The charter airlines that currently do fly to Abu Simbel have borne the brunt of recent complaints and a negative press campaign after it was revealed that some even refrain from paying the minimal, but extremely basic, fees to provide ground transport between their planes and the terminals at Abu Simbel airport, going against domestic and international regulations and placing passengers at risk.

Some aviation experts have suggested that these smaller airlines should look to larger, more experienced foreign carriers for increased investment to help them better serve the domestic airline sector. But judging from Rayyan's comment that EgyptAir's domestic flight prices are subsidised by income from its more profitable foreign flights, that may also be a dim possibility.

Investors may have to be prepared to move on all tracks at once, like businessman Ibrahim Kamel whose Al-Alamein airport project includes parallel ventures in both an airline and a resort. Hishmat also cites the Kuwaiti investor behind the Marsa Alam airport project currently being built, who plans on using it to service his tourist resort nearby.

As for airports, some wonder why private companies would want to take the government up on its offer to build them in the first place. Hishmat argues that airports are a great investment. He concedes that a lot of capital in a very short period of time is required, but says that after that there is big money-making potential to be had.

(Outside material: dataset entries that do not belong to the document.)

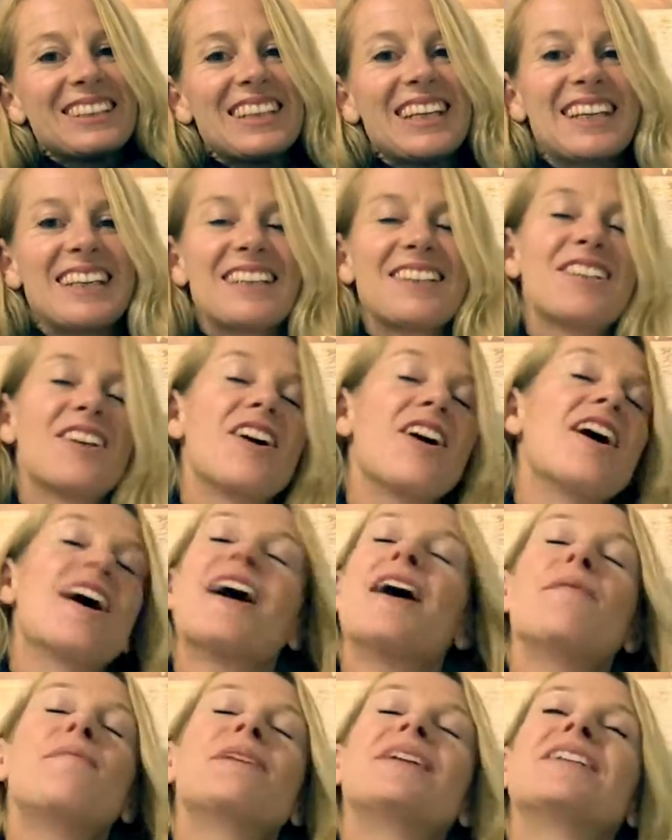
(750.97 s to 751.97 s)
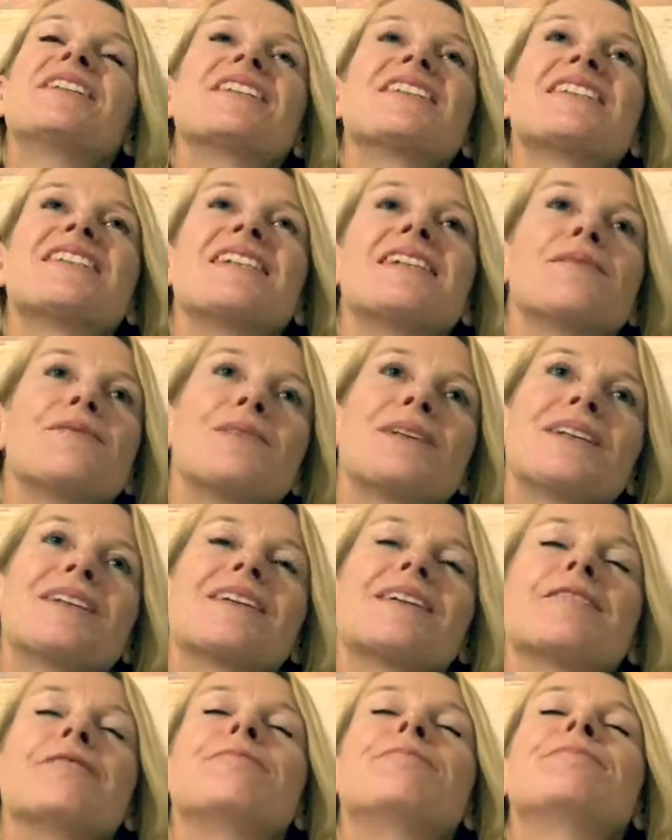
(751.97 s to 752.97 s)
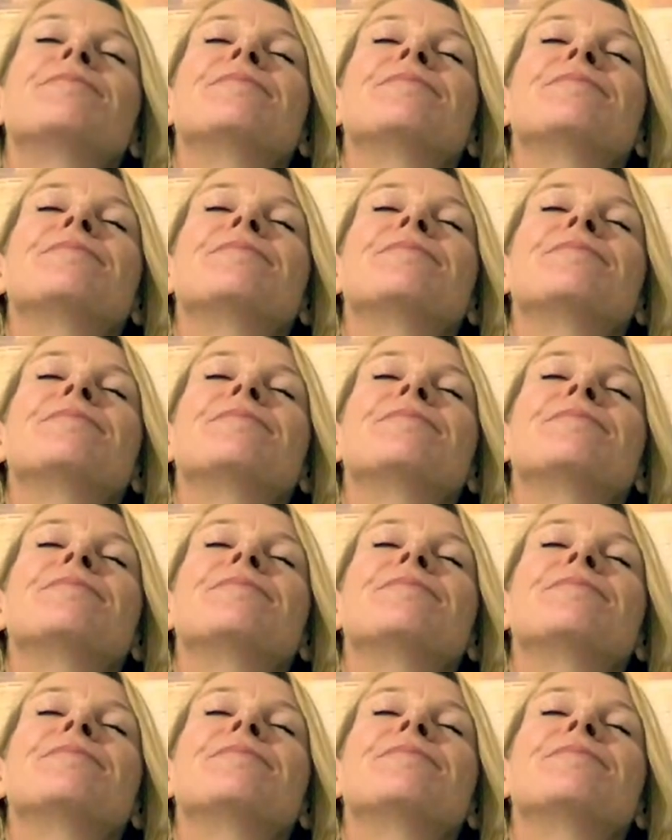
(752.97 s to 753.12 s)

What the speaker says: Take a time and just sit with it.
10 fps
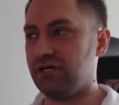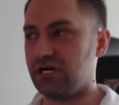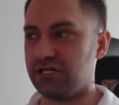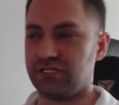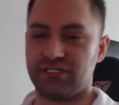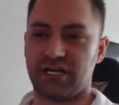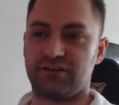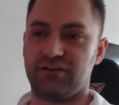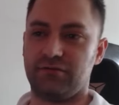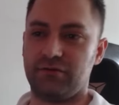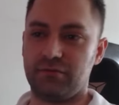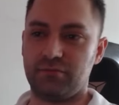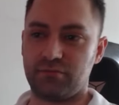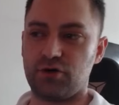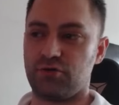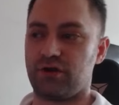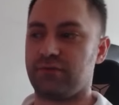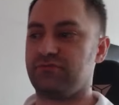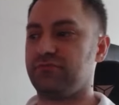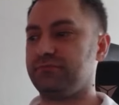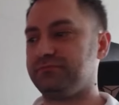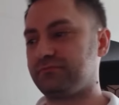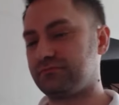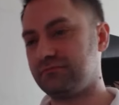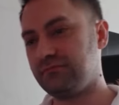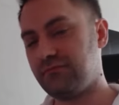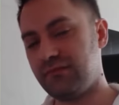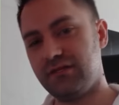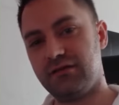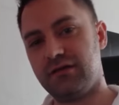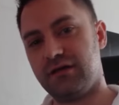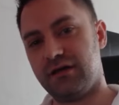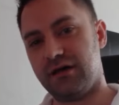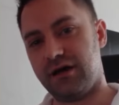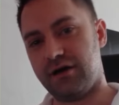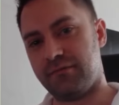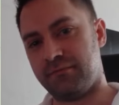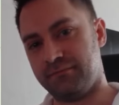undetected programs. Um,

In other words, while $100 million might be spent in three years building the basic infrastructure (runways, buildings, services), after that the airport owners get a cut of everyone and everything that touches the airport. Aside from the landing, take-off and parking fees of the planes themselves, there is a percentage off the petrol used by the airplanes that fill up at the airport, and all the space needed by banks, stores, airline companies and catering outlets that will want to open up shop in addition to visitor entrance and parking fees. And the list goes on.

The idea for a new terminal at Cairo International Airport, which has been on the table for nearly a decade, is also based on long-term planning and the possibility for major profits. The project is now being discussed as either a Build Operate Transfer or government-funded endeavour. No final decision has been made on this matter yet, but the goal is to increase the airport's capacity from its current nine million passengers a year to around 20 million by 2010.